Recent events in The Netherlands concerning the virtual world of Habbo Hotel® have got many people asking, "Should someone be legally punished for stealing virtual property?"
The answer is yes, but not for the reasons cited by the majority of debaters. First, some background. Several teenagers residing in the Netherlands fraudulently obtained users' login names and passwords by creating sites masquerading as the official Habbo Hotel® page (also known as phishing). They proceeded to login to the accounts, remove virtual property from the victims' rooms, and transfer the items to their own virtual residences.
The fact that the users paid money for their items is not the reason that taking them is a crime. If someone in real life receives a gift that they do not pay for, taking it still constitutes theft. The teens' actions are however illegal for other reasons:
- Creating the fraudulent sites required using copyrighted/registered/trade marked material such as the Habbo® logo
- They committed fraud. Fraud is already illegal.
- They violated the terms of service (which they had to accept to create accounts)
- "...and not to ask for personal information from other Habbos"
- "If you steal furniture or Coins from other Habbos [...] violate the Habbo Way or break the law, we can freeze or terminate your account, or if appropriate, report you to the Police!"
- "You can't sell them, give them to anyone, trade them for anything or pretend you made them." [Implying you can't take them]
No special "virtual property rights" laws need to be enacted. The legal processes for dealing with this are already in place (property rights, contract law, and fraud laws).

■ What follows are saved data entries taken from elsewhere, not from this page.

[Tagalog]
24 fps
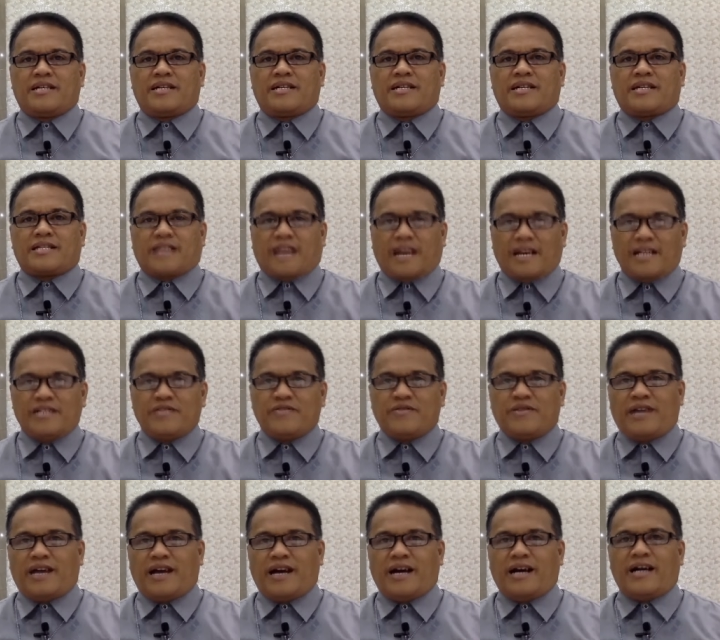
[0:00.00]
na tayong
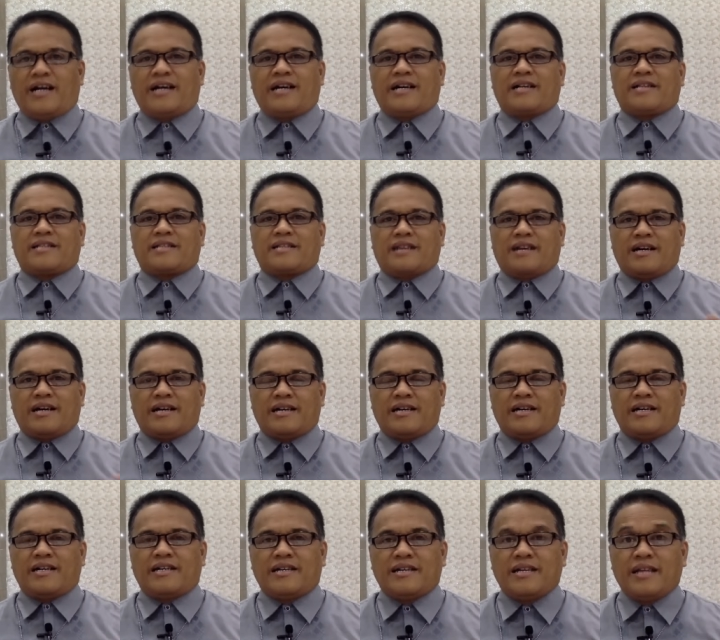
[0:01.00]
lahat
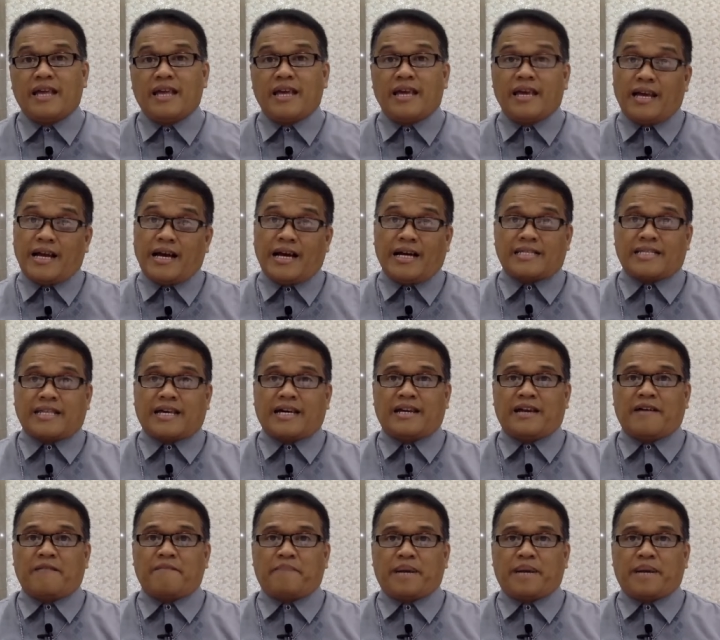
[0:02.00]
ay iniingatan ng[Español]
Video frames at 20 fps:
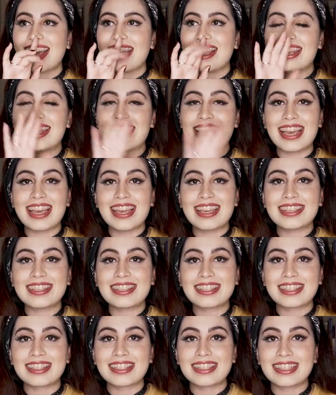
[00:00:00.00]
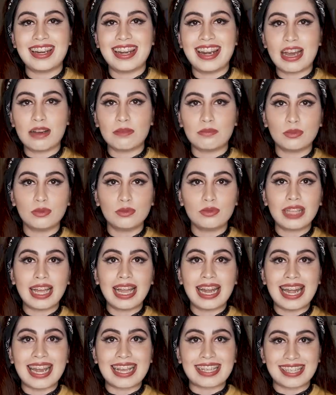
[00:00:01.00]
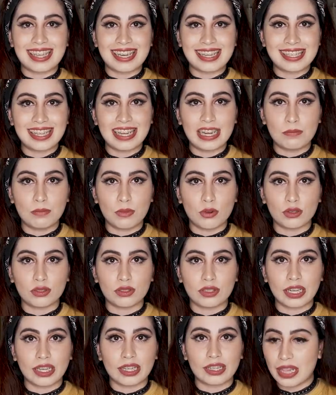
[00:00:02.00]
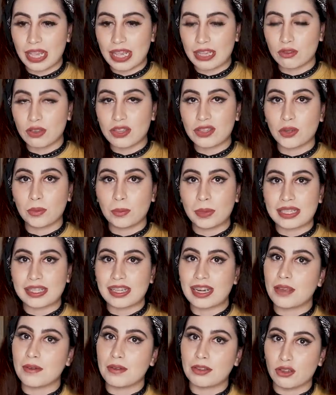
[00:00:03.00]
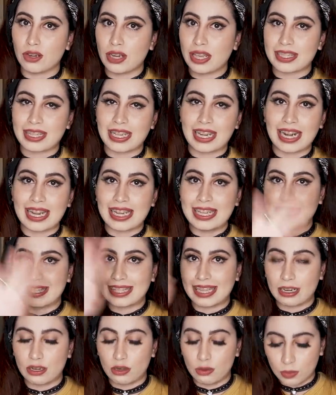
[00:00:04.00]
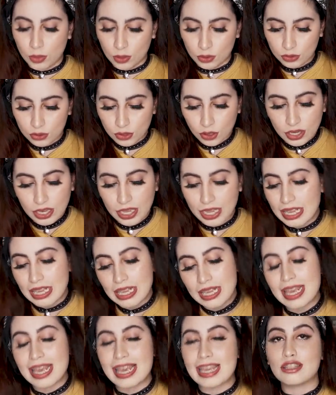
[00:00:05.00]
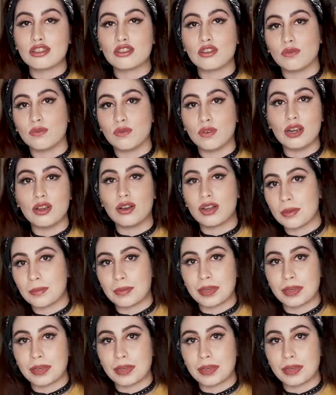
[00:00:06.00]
y que es la punta, la cereza en el postre. Esto hizo parecer que Victoria se calentara un montón y esto fue lo que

I'd like to take this time to address another prevalent take on the situation. Many people have been stating things along the lines of "What did they steal? They didn't steal anything, they're all just pretend things in a silly game." These people seem to take issue with the fact that the virtual items have no tangible aspect to them. But this is not a unique property of the items in this "silly game". To name a few others: books, music, art, and credit (as in credit on credit cards). A physical book is tangible, but the tangible book is not what is of value, it's the ideas presented in the book that are. The text can be digitized just as the items in the game have been. The same goes for music and photographs. There is no fundamental difference.
Does stealing a credit card number not constitute theft since the thief didn't steal any physical thing?? Of course not.